But then there’s Critters.
My expectations couldn’t have been much lower than when Stephen rented the movie Critters. I read the synopsis; it’s about an invasion of small furry monsters from outer-space who eat any animal or person in their path. So I thought Gremlins rip-off and if I actually ever saw Gremlins, I've forgotten it. But it’s really all right. No, it’s fun. We ended up renting all four Critters movies. And all four of them passed the Bechdel Test.
To pass the Bechdel Test, a movie must
(1) feature at least two women who (2) have a conversation which (3) isn’t about a man.
Glance over your DVD collection; many great movies fall at the first hurdle. Some episodes of Doctor Who, or the anachronistically-egalitarian Merlin fall at the first hurdle. The Godfather, Casablanca, all the Star Wars and Indiana Jones movies and all nine or so hours of Lord of the Rings don't feature a single conversation between two women. Most Hitchcock movies fail the test. And the point isn’t that these individual movies are failing women – there are many brilliant movies which don’t have a single women in them (Das Boot, The Thing, The Great Escape, Shawshank Redemption etc). But given that half the world’s population are women, and real women are involved in most of life’s dramas – domestic and global – the overall pattern points to a big problem. And the fact that there are plenty of movies which don’t involve submarines, men’s prisons or small scientific expeditions in remote locations and still don’t manage to involve more than one woman, suggests that some movie-makers don’t count women as people.
When a deeply unsophisticated comedy horror movie passes the test with flying colours, it only goes to show that this is the case.
Critters 3 was the best of the quadrilogy and is notable for featuring a tiny wee Leonardo Di Caprio (he was fourteen or fifteen at the time, but looks eight). The Critters (furry alien creatures) hitch a lift to an urban apartment block, where an evil landlord is trying to force his tenants to leave so he doesn’t have to compensate them when he sells up to developers. The protagonists are the teenage daughter of one of the tenants and her new friend (Di Caprio), the stepson of the evil landlord. Loads of cliché; the girl’s mother is dead and in his grief, her father has become distant, we have grandparental elderly couple upstairs, the two teenagers have a few romantic moments together, etc.. But the girl has conversations with her neighbours and her women neighbours are complete human beings. Even the fat lady down the hall, whose size is the subject of some humour – she has her plus-size lingerie eaten by the aliens - is a complete and sympathetic character. The love interest for our heroine’s bereft father is brave, physically active and her braless sexiness is underplayed.
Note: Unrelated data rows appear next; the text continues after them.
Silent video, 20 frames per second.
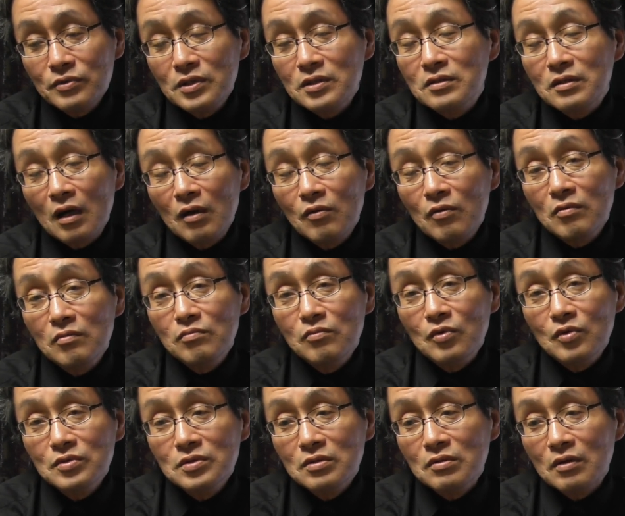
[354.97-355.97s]
富士山本
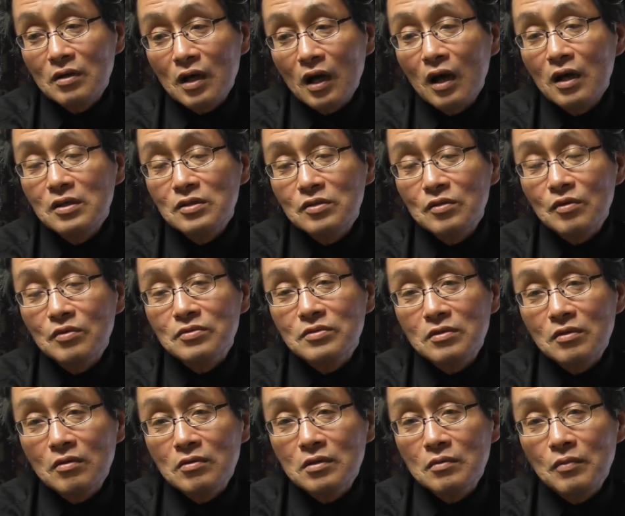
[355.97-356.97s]
門寺と解消
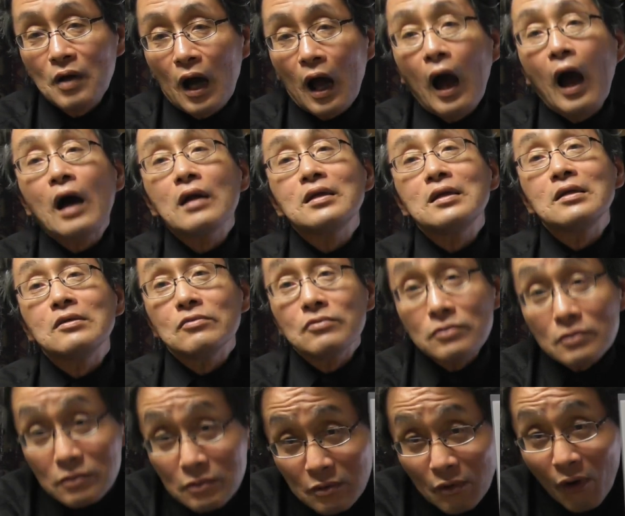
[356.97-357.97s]
することもあり
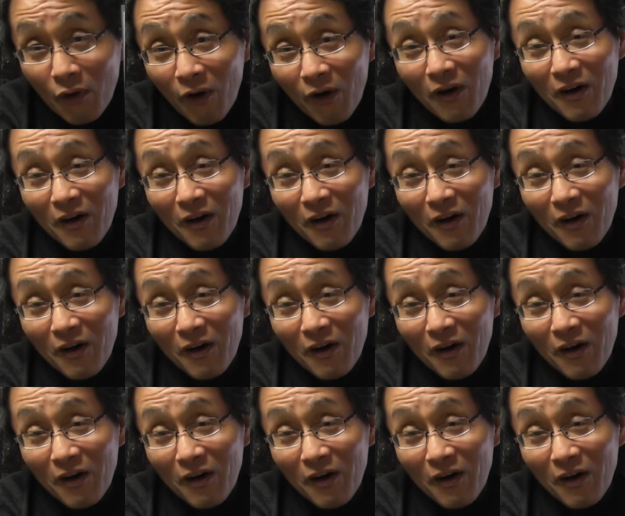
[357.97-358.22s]
得ると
And nobody would have noticed. This certainly isn’t a feminist film, it’s not in any way a feminine film. There are more masculine characters than feminine characters. But it manages to treat girls and women as if they are as complete human beings as boys and man. If a film who's mere title suggests the absence of sophistication can succeed in fulfilling this most basic principle, why can't almost every movie we see?
Incidentally, Stephen said he’d not heard good things about Critters 4, and I joked it might be like the Alien 4 of the quadrilogy. Okay, so Alien: Resurrection? It’s a total rip-off of Critters 4. In Critters 4, the mercenary crew of a spaceship dock in a space station where they discover evidence of genetic experiments to create a perfect alien creature-as-weapon. They’re then chased about the station by aliens (if small furry ones). And [spoiler alert] they have to race to leave as the station self-destructs. There are entire set-pieces which look like comical versions of those from the forth Alien movie. This was made in 1992 - five years before Alien: Resurrection. It even has Brad Wormtongue Dourif in it. But it is funnier.
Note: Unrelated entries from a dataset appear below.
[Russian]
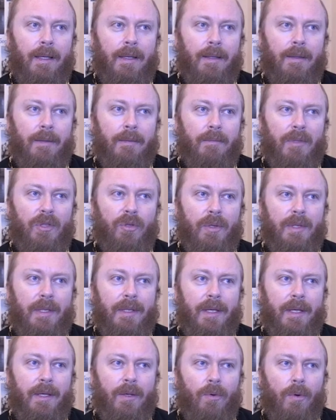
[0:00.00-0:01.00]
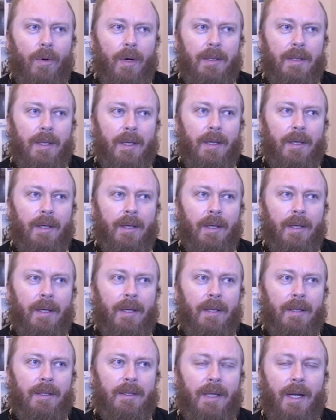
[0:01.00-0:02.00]
А, методика ЭКО, она
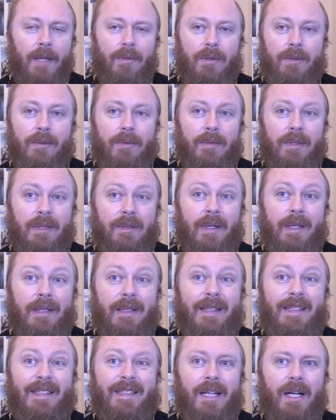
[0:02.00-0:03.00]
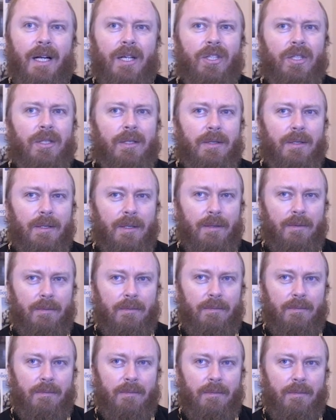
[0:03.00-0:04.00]
сразу заставит насторожиться,
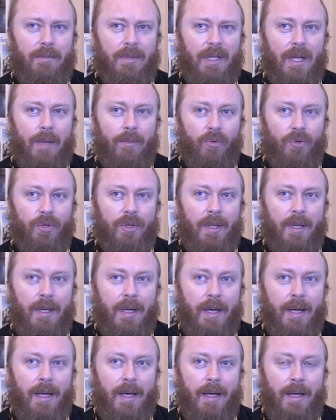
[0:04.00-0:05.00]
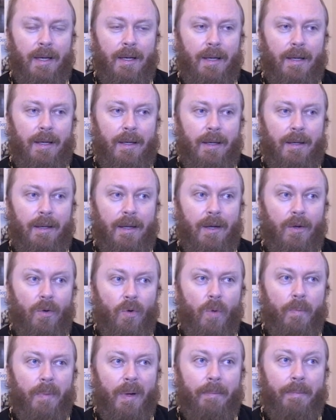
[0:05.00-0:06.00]
потому что
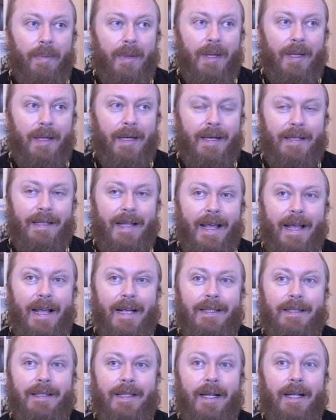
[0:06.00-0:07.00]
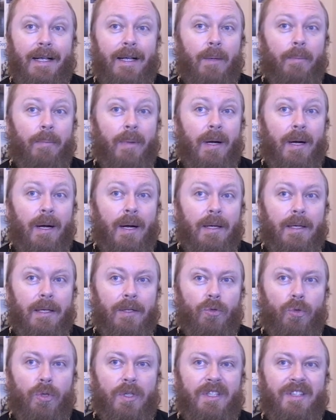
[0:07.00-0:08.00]
ЭКО предполагает
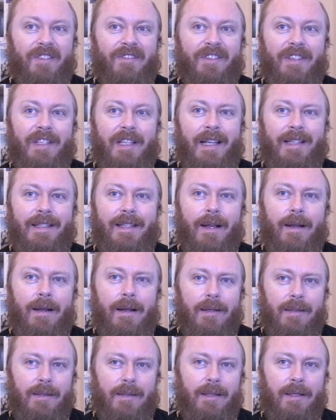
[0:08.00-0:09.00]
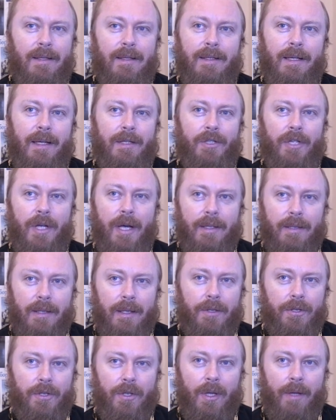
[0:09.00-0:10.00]
экстракорпоральное, то есть внетелесное
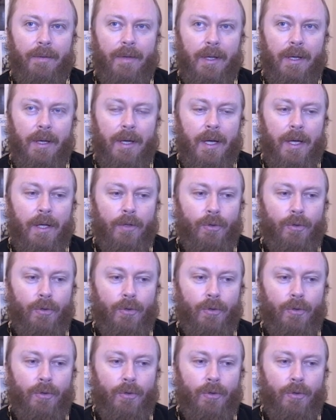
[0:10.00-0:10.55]
зачатие человека.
It’s also the weakest film. I know this because to be honest, I didn’t see all of it. The first time we sat down to watch it, I fell asleep after about half an hour. The next time, we started from where I dozed off and I was asleep again half an hour after that. But it had a woman character and a feminine talking computer and they do have conversations which are not about men. So that's something.
With regards to the Bechdel Test, you might be interested in a quiz question I came across at our local pub quiz.
What is unusual about the women in the film "Lawrence of Arabia" starring Peter O'Toole?
Answer: None of them speak.
There is no speaking part at all for women in this David Lean directed film, primarily (allegedly) due to his misogynisticism.
Whether this is true or not I've yet to check, but I thought it was interesting.